● What to work on
The output must match the entries below exactly, with pictures removed.

━━━━━━━━

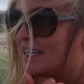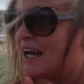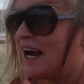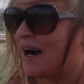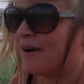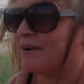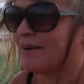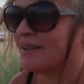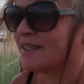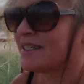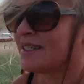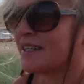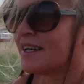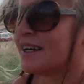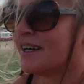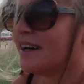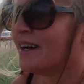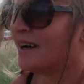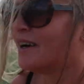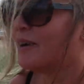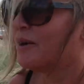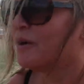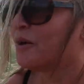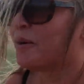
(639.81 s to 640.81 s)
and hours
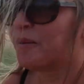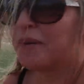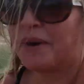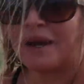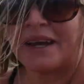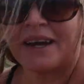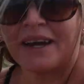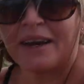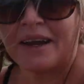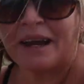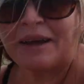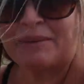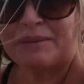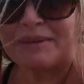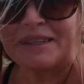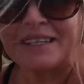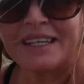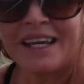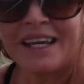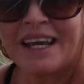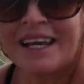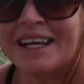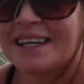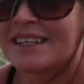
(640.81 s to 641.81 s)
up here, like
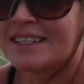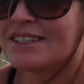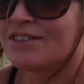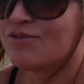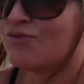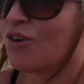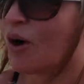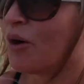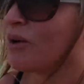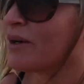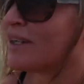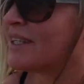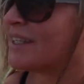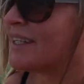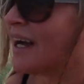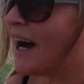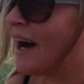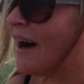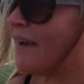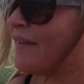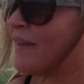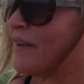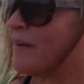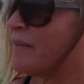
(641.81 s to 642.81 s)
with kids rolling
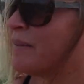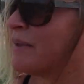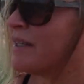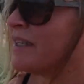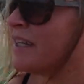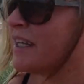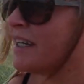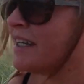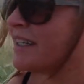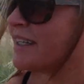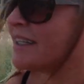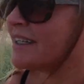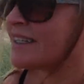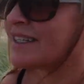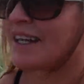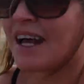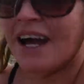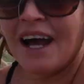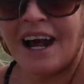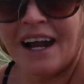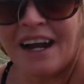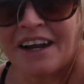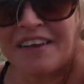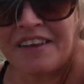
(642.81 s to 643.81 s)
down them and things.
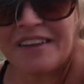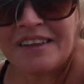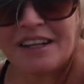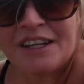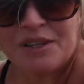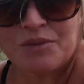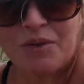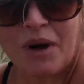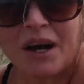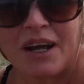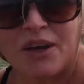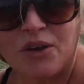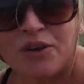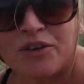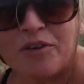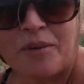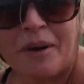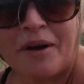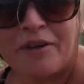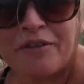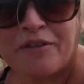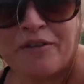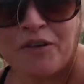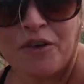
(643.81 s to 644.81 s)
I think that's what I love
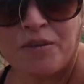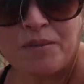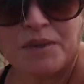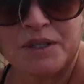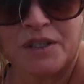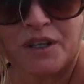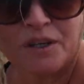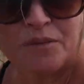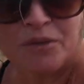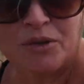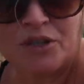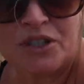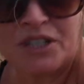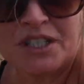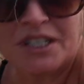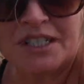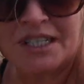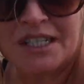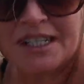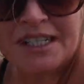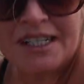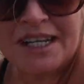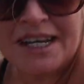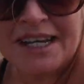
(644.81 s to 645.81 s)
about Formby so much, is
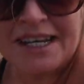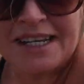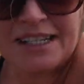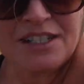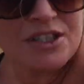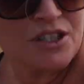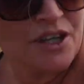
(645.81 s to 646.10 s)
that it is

━━━━━━━━

● Task output
(639.81 s to 640.81 s)
and hours
(640.81 s to 641.81 s)
up here, like
(641.81 s to 642.81 s)
with kids rolling
(642.81 s to 643.81 s)
down them and things.
(643.81 s to 644.81 s)
I think that's what I love
(644.81 s to 645.81 s)
about Formby so much, is
(645.81 s to 646.10 s)
that it is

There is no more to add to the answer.